[ACTION ITEM] Write the records out once more, exactly as they appear below.

[Dataset records]
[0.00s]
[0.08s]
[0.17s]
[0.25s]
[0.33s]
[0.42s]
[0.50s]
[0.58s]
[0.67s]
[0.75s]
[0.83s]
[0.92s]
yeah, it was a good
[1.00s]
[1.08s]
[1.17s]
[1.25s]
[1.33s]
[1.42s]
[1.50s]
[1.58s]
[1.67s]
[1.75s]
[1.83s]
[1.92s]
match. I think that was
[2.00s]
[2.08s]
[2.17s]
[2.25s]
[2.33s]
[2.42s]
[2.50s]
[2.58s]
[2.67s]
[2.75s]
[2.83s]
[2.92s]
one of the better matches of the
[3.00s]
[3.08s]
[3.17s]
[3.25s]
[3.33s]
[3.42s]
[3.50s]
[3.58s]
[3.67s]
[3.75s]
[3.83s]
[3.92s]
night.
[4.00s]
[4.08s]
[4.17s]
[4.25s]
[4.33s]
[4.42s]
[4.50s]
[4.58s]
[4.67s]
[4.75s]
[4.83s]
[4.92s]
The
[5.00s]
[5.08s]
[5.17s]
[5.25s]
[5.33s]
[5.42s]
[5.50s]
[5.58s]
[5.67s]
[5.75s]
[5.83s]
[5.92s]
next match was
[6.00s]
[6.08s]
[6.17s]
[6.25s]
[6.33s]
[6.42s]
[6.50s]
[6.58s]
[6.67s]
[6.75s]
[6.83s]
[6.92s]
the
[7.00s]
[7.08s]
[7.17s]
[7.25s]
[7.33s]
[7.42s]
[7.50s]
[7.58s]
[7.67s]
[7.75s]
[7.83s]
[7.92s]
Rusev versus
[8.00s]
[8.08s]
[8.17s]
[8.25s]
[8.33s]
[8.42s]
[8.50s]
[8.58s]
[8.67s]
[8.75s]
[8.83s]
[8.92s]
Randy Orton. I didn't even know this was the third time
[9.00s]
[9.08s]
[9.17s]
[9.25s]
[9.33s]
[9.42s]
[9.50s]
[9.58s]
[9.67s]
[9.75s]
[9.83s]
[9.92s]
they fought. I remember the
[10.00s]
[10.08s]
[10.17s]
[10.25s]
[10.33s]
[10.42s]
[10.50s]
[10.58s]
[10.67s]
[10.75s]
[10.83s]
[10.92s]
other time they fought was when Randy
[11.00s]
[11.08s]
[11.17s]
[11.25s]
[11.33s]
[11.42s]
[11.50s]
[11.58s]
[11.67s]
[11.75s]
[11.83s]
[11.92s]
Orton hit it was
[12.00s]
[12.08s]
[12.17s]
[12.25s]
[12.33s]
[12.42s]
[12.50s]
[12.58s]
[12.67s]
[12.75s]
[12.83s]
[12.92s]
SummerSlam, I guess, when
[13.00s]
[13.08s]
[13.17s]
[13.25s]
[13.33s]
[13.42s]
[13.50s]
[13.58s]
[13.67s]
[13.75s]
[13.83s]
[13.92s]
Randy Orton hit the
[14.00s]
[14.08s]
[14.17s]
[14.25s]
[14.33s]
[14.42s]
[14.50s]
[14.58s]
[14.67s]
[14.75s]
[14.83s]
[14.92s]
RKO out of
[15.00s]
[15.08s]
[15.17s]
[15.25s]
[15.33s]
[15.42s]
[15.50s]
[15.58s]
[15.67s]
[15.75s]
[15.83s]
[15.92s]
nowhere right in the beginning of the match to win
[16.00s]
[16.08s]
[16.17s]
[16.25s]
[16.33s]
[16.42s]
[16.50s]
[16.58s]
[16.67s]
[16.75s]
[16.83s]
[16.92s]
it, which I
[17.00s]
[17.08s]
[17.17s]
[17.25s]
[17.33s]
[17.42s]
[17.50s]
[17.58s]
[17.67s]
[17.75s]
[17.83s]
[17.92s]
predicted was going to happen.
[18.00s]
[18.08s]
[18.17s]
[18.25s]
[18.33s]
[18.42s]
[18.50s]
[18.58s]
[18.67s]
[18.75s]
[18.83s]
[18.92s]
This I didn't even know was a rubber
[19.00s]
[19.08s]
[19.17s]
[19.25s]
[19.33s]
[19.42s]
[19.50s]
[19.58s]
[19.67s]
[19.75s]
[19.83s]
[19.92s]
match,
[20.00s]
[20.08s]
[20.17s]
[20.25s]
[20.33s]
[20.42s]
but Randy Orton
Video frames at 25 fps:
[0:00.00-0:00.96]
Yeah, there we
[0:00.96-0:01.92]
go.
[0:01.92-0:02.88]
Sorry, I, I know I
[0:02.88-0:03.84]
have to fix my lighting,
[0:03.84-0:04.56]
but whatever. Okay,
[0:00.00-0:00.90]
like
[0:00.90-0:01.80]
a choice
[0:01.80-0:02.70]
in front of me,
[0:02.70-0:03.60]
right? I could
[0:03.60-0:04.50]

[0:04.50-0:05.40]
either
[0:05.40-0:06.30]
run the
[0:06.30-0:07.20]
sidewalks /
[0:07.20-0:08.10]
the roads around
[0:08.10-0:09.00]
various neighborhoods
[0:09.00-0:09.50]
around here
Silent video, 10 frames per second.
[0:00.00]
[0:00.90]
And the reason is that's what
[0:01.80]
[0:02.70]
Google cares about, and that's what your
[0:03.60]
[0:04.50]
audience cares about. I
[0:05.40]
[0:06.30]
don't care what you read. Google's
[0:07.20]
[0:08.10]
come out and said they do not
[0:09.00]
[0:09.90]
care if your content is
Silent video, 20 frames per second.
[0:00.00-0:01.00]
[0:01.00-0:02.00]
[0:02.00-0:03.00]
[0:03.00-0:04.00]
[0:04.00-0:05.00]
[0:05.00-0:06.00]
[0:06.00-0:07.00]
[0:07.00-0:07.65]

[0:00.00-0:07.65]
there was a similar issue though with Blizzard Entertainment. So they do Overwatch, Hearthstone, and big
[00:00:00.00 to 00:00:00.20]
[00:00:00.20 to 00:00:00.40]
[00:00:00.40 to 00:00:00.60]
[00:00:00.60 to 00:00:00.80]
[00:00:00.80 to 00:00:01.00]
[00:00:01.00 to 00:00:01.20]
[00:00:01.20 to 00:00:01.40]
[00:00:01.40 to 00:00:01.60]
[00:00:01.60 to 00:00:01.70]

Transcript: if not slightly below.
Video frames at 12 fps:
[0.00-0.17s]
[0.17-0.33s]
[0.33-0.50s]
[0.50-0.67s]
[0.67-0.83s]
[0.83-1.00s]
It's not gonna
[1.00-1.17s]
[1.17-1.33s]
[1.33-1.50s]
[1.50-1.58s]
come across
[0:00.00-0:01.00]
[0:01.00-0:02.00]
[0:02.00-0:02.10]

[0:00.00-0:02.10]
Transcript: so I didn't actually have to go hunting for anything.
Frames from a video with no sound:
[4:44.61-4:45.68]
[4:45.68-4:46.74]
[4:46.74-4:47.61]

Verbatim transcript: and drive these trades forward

[SOLUTION]
[0.00s]
[0.08s]
[0.17s]
[0.25s]
[0.33s]
[0.42s]
[0.50s]
[0.58s]
[0.67s]
[0.75s]
[0.83s]
[0.92s]
yeah, it was a good
[1.00s]
[1.08s]
[1.17s]
[1.25s]
[1.33s]
[1.42s]
[1.50s]
[1.58s]
[1.67s]
[1.75s]
[1.83s]
[1.92s]
match. I think that was
[2.00s]
[2.08s]
[2.17s]
[2.25s]
[2.33s]
[2.42s]
[2.50s]
[2.58s]
[2.67s]
[2.75s]
[2.83s]
[2.92s]
one of the better matches of the
[3.00s]
[3.08s]
[3.17s]
[3.25s]
[3.33s]
[3.42s]
[3.50s]
[3.58s]
[3.67s]
[3.75s]
[3.83s]
[3.92s]
night.
[4.00s]
[4.08s]
[4.17s]
[4.25s]
[4.33s]
[4.42s]
[4.50s]
[4.58s]
[4.67s]
[4.75s]
[4.83s]
[4.92s]
The
[5.00s]
[5.08s]
[5.17s]
[5.25s]
[5.33s]
[5.42s]
[5.50s]
[5.58s]
[5.67s]
[5.75s]
[5.83s]
[5.92s]
next match was
[6.00s]
[6.08s]
[6.17s]
[6.25s]
[6.33s]
[6.42s]
[6.50s]
[6.58s]
[6.67s]
[6.75s]
[6.83s]
[6.92s]
the
[7.00s]
[7.08s]
[7.17s]
[7.25s]
[7.33s]
[7.42s]
[7.50s]
[7.58s]
[7.67s]
[7.75s]
[7.83s]
[7.92s]
Rusev versus
[8.00s]
[8.08s]
[8.17s]
[8.25s]
[8.33s]
[8.42s]
[8.50s]
[8.58s]
[8.67s]
[8.75s]
[8.83s]
[8.92s]
Randy Orton. I didn't even know this was the third time
[9.00s]
[9.08s]
[9.17s]
[9.25s]
[9.33s]
[9.42s]
[9.50s]
[9.58s]
[9.67s]
[9.75s]
[9.83s]
[9.92s]
they fought. I remember the
[10.00s]
[10.08s]
[10.17s]
[10.25s]
[10.33s]
[10.42s]
[10.50s]
[10.58s]
[10.67s]
[10.75s]
[10.83s]
[10.92s]
other time they fought was when Randy
[11.00s]
[11.08s]
[11.17s]
[11.25s]
[11.33s]
[11.42s]
[11.50s]
[11.58s]
[11.67s]
[11.75s]
[11.83s]
[11.92s]
Orton hit it was
[12.00s]
[12.08s]
[12.17s]
[12.25s]
[12.33s]
[12.42s]
[12.50s]
[12.58s]
[12.67s]
[12.75s]
[12.83s]
[12.92s]
SummerSlam, I guess, when
[13.00s]
[13.08s]
[13.17s]
[13.25s]
[13.33s]
[13.42s]
[13.50s]
[13.58s]
[13.67s]
[13.75s]
[13.83s]
[13.92s]
Randy Orton hit the
[14.00s]
[14.08s]
[14.17s]
[14.25s]
[14.33s]
[14.42s]
[14.50s]
[14.58s]
[14.67s]
[14.75s]
[14.83s]
[14.92s]
RKO out of
[15.00s]
[15.08s]
[15.17s]
[15.25s]
[15.33s]
[15.42s]
[15.50s]
[15.58s]
[15.67s]
[15.75s]
[15.83s]
[15.92s]
nowhere right in the beginning of the match to win
[16.00s]
[16.08s]
[16.17s]
[16.25s]
[16.33s]
[16.42s]
[16.50s]
[16.58s]
[16.67s]
[16.75s]
[16.83s]
[16.92s]
it, which I
[17.00s]
[17.08s]
[17.17s]
[17.25s]
[17.33s]
[17.42s]
[17.50s]
[17.58s]
[17.67s]
[17.75s]
[17.83s]
[17.92s]
predicted was going to happen.
[18.00s]
[18.08s]
[18.17s]
[18.25s]
[18.33s]
[18.42s]
[18.50s]
[18.58s]
[18.67s]
[18.75s]
[18.83s]
[18.92s]
This I didn't even know was a rubber
[19.00s]
[19.08s]
[19.17s]
[19.25s]
[19.33s]
[19.42s]
[19.50s]
[19.58s]
[19.67s]
[19.75s]
[19.83s]
[19.92s]
match,
[20.00s]
[20.08s]
[20.17s]
[20.25s]
[20.33s]
[20.42s]
but Randy Orton
Video frames at 25 fps:
[0:00.00-0:00.96]
Yeah, there we
[0:00.96-0:01.92]
go.
[0:01.92-0:02.88]
Sorry, I, I know I
[0:02.88-0:03.84]
have to fix my lighting,
[0:03.84-0:04.56]
but whatever. Okay,
[0:00.00-0:00.90]
like
[0:00.90-0:01.80]
a choice
[0:01.80-0:02.70]
in front of me,
[0:02.70-0:03.60]
right? I could
[0:03.60-0:04.50]

[0:04.50-0:05.40]
either
[0:05.40-0:06.30]
run the
[0:06.30-0:07.20]
sidewalks /
[0:07.20-0:08.10]
the roads around
[0:08.10-0:09.00]
various neighborhoods
[0:09.00-0:09.50]
around here
Silent video, 10 frames per second.
[0:00.00]
[0:00.90]
And the reason is that's what
[0:01.80]
[0:02.70]
Google cares about, and that's what your
[0:03.60]
[0:04.50]
audience cares about. I
[0:05.40]
[0:06.30]
don't care what you read. Google's
[0:07.20]
[0:08.10]
come out and said they do not
[0:09.00]
[0:09.90]
care if your content is
Silent video, 20 frames per second.
[0:00.00-0:01.00]
[0:01.00-0:02.00]
[0:02.00-0:03.00]
[0:03.00-0:04.00]
[0:04.00-0:05.00]
[0:05.00-0:06.00]
[0:06.00-0:07.00]
[0:07.00-0:07.65]

[0:00.00-0:07.65]
there was a similar issue though with Blizzard Entertainment. So they do Overwatch, Hearthstone, and big
[00:00:00.00 to 00:00:00.20]
[00:00:00.20 to 00:00:00.40]
[00:00:00.40 to 00:00:00.60]
[00:00:00.60 to 00:00:00.80]
[00:00:00.80 to 00:00:01.00]
[00:00:01.00 to 00:00:01.20]
[00:00:01.20 to 00:00:01.40]
[00:00:01.40 to 00:00:01.60]
[00:00:01.60 to 00:00:01.70]

Transcript: if not slightly below.
Video frames at 12 fps:
[0.00-0.17s]
[0.17-0.33s]
[0.33-0.50s]
[0.50-0.67s]
[0.67-0.83s]
[0.83-1.00s]
It's not gonna
[1.00-1.17s]
[1.17-1.33s]
[1.33-1.50s]
[1.50-1.58s]
come across
[0:00.00-0:01.00]
[0:01.00-0:02.00]
[0:02.00-0:02.10]

[0:00.00-0:02.10]
Transcript: so I didn't actually have to go hunting for anything.
Frames from a video with no sound:
[4:44.61-4:45.68]
[4:45.68-4:46.74]
[4:46.74-4:47.61]

Verbatim transcript: and drive these trades forward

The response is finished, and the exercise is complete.